Keywords: animal societies; collective decision-making; primates; group movement;
In group-living animals, a wide range of behaviours like resting, foraging or moving may be
performed collectively. The functions of such groupings are diverse: antipredation (van
Schaik, 1983; Sterck et al., 1997; Isbell, 1994), foraging benefits (Wrangham, 1980;
Terborgh, 1983) and energy saving (Weimerskirch et al., 2001). In a social group, animals
have different motivations and have to compromise between their own interests and the costs
of a collective choice which could differ from their own needs. In the case of group
movement, if all members choose different directions, the group will split and its members
may lose many of the advantages of group living (Krause & Ruxton, 2002). Observational
and empirical evidence shows that animal groups move across the landscape quite cohesively
(Stewart & Harcourt, 1994; Boinski & Campbell, 1995; Boinski, 1996, 2000; Byrne, 2000;
Parrish et al., 2002; Conradt & Roper, 2003), which strongly suggests that a collective
decision has been taken. Thus it could be assumed that individual decisions lead to a common
decision, allowing the group to remain cohesive (Conradt & Roper, 2005).

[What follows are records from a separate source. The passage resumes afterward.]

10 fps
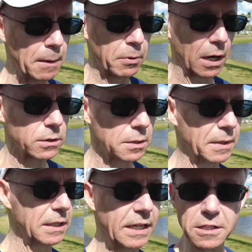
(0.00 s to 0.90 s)
but
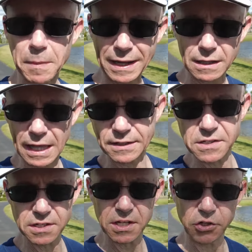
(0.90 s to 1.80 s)
ultimately it's my client's
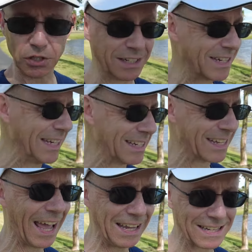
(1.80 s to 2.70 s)
decision. It's his
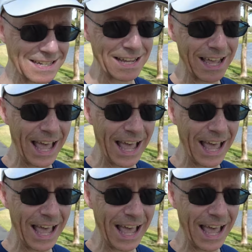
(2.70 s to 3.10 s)
case.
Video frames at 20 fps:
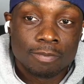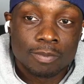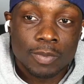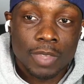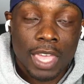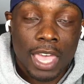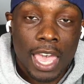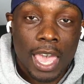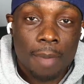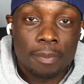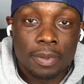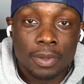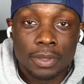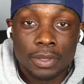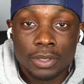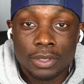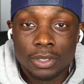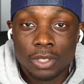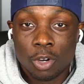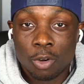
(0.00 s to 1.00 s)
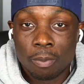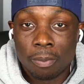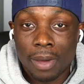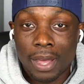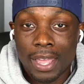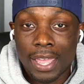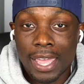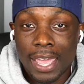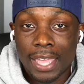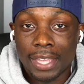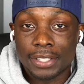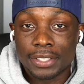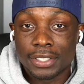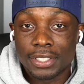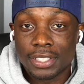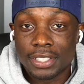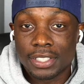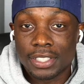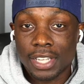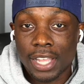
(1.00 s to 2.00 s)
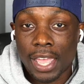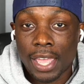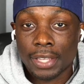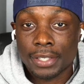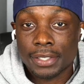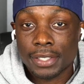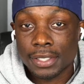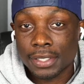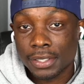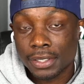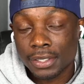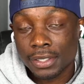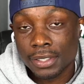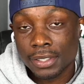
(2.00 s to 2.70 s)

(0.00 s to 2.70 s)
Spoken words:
happened, by accident, Jackson.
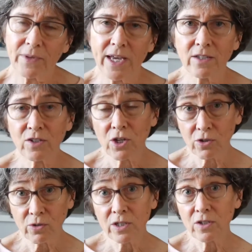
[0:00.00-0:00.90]
and
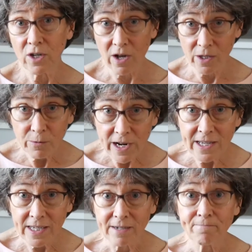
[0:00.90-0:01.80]
so you install a
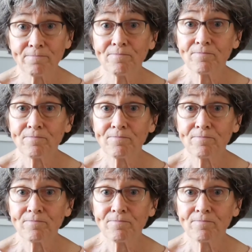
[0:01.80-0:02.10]
railing.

Classically, collective movements in primate groups are described as processes
dependent on leadership mechanisms where a single individual initiates a group movement
and is followed by other individuals (Boinski & Garber, 2000). Mountain gorillas (Gorilla
gorilla beringei) are the best known example of such leadership concentrated on a single
individual (Schaller, 1963). However, it has been suggested that instead of one individual
being responsible for a decision, a division of roles among an initiator and other decision-
making individuals may exist (Byrne, 2000). In Drakensberg mountain baboons (Papio
ursinus), Byrne et al. (1990) have described several scenarios ranging from a single
individual who initiates and determines the direction and the departure time, to the case where
the initiator seems to be ineffective alone and needs the adhesion of a first follower to
influence the group. In white-faced capuchins (Cebus capucinus), Leca et al. (2003) showed
that: (1) several individuals, not necessarily the most dominant ones, can initiate movements,
and (2) the spatial and temporal distribution of the group affects the probability that other
group members respond positively to an initiation.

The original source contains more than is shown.